What’s your day-to-day in a SOC?
Triage alerts, enrich and investigate, escalate incidents, contain/eradicate threats, coordinate recovery, tune detections, and document lessons learned.
How do you triage an alert from the SIEM?
Validate authenticity, check severity/context (asset, user, impact), enrich with threat intel, inspect logs/EDR, determine scope, and escalate per runbook.
What’s the first thing you do when an incident is reported?
Confirm and classify the incident, isolate affected assets if needed, gather evidence, and follow the incident response playbook for containment.
Explain the NIST incident response phases.
Prepare → Detect & Analyze → Contain → Eradicate → Recover → Post-Incident Activities / Lessons Learned.
How do you use MITRE ATT&CK in investigations?
Map observed behaviors to TTPs to understand attacker intent, prioritize detections, inform response actions and build detection coverage.
What’s the Cyber Kill Chain?
Reconnaissance → Weaponization → Delivery → Exploitation → Installation → Command & Control → Actions on Objective. Use to disrupt attacker stages.
How would you respond to an EDR alert showing PowerShell spawned from Word?
Quarantine host, capture memory/process dump, collect logs, check parent/child processes, look for persistence, isolate network, and remediate based on findings.
What log sources are essential for triage?
Endpoint (EDR), network (firewall, proxy), authentication (AD/Azure AD), application logs, cloud audit logs, email gateway, and SIEM correlation logs.
How do you reduce false positives in a SIEM?
Tune rules (thresholds), add context (asset criticality, baselines), implement allowlists, use suppression windows, and validate with historical data.
What’s the difference between detection and prevention?
Prevention blocks threats proactively (firewall, DLP, email filtering); detection finds adversary activity that bypassed prevention (SIEM, EDR).
Describe containment vs eradication.
Containment limits impact (isolate systems); eradication removes threat artifacts and root cause (remove malware, close vulnerabilities).
How do you prioritize alerts?
Use risk factors: asset criticality, scope, impact, exploitability, confidence, and business context—then prioritize response.
What’s a playbook and why use one?
A playbook is a documented response process for specific incident types to ensure consistent, rapid, and auditable actions.
Give an example of a simple SIEM query for failed logins.
index=auth sourcetype=linux_secure “Failed password” | stats count by src_ip, user (Splunk-style).
How do you preserve evidence for forensics?
Isolate system, collect and image disk/memory, capture logs, record chain of custody, avoid altering evidence, and document actions.
What is DLP and typical controls?
Data Loss Prevention detects/prevents exfiltration (endpoint agents, email/Gateway DLP, CASB, content discovery and classification).
Explain SPF, DKIM, and DMARC.
SPF: sender IP authorization. DKIM: cryptographic signature. DMARC: policy and reporting for SPF/DKIM failures.

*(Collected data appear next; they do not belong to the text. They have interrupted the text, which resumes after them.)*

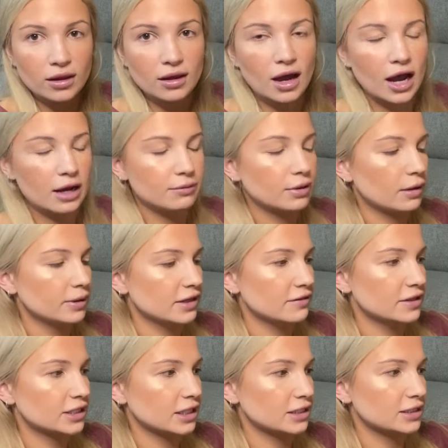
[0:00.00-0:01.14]
I'd probably give this
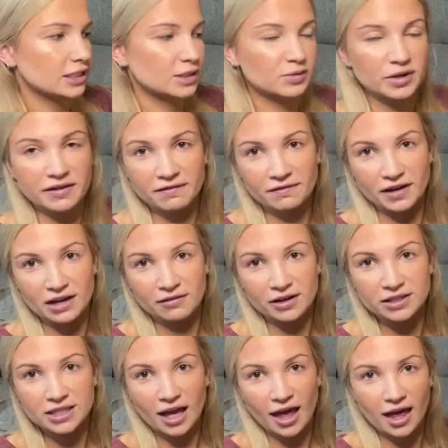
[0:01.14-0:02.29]
like a 6.5 out of
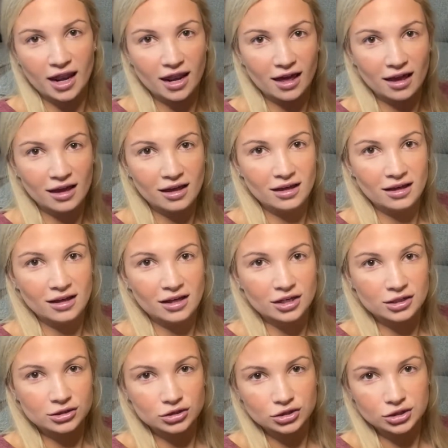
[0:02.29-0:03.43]
10.
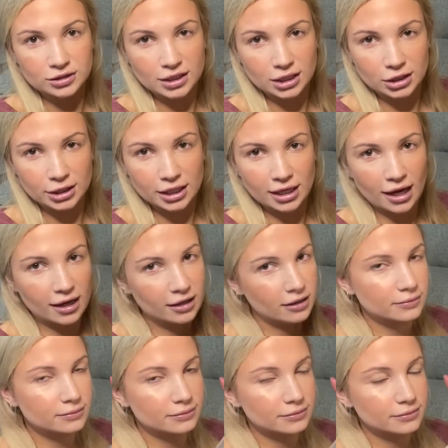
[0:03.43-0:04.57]
Just like looking at it,
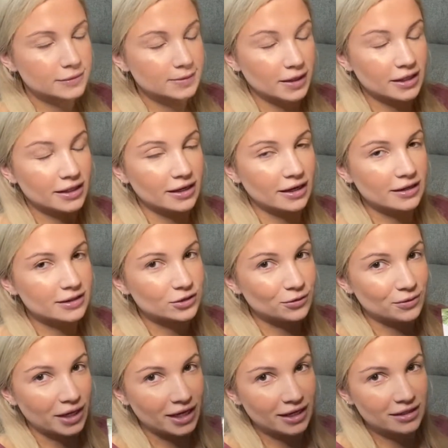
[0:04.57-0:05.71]
smelling it, it's
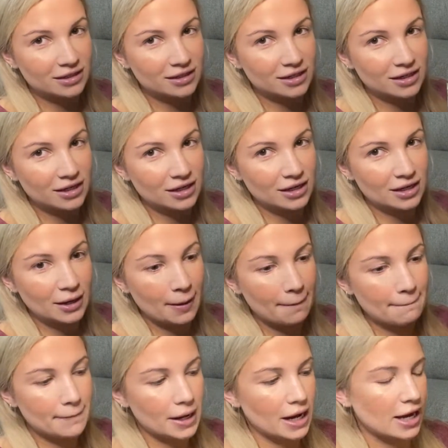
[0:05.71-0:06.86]
great.
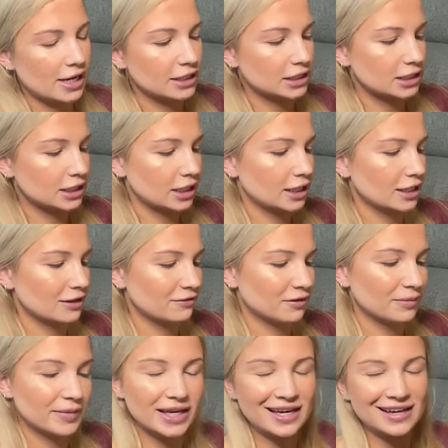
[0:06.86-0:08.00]
But for
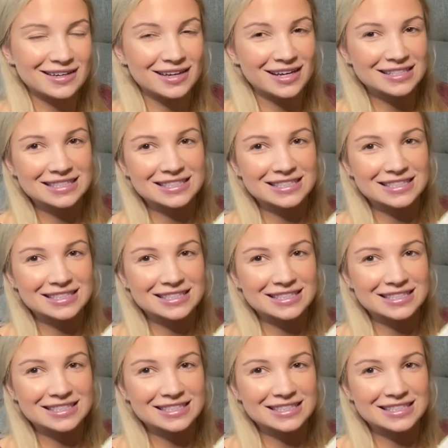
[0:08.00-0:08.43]
me, I guess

How would you handle a phishing email reported by a user?
Quarantine message, analyze headers/links/attachments, search for other recipients, block URLs/IOCs, notify impacted users, and log the incident.
What’s MTTR and why does it matter?
Mean Time To Respond/Recover — measures SOC effectiveness; lower MTTR reduces impact and risk.
How do you use threat intelligence in triage?
Enrich IOCs with sources (VT, AbuseIPDB, OTX), check reputation, prioritize based on matching TTPs, and feed SIEM rules.
What are common indicators of exfiltration?
Abnormal outbound traffic, large transfers to unknown IPs, unusual cloud storage usage, and spikes in data access.
How do you handle an attacker with valid credentials?
Revoke sessions, reset credentials, investigate origin, search for lateral movement, check MFA, and perform forensic analysis.
Describe Zero Trust principles.
Never trust implicitly, verify every request, least privilege access, microsegmentation, continuous authentication and device trust.
What is device trust?
Ensuring only managed, healthy devices meeting policy (patching, posture) can access resources.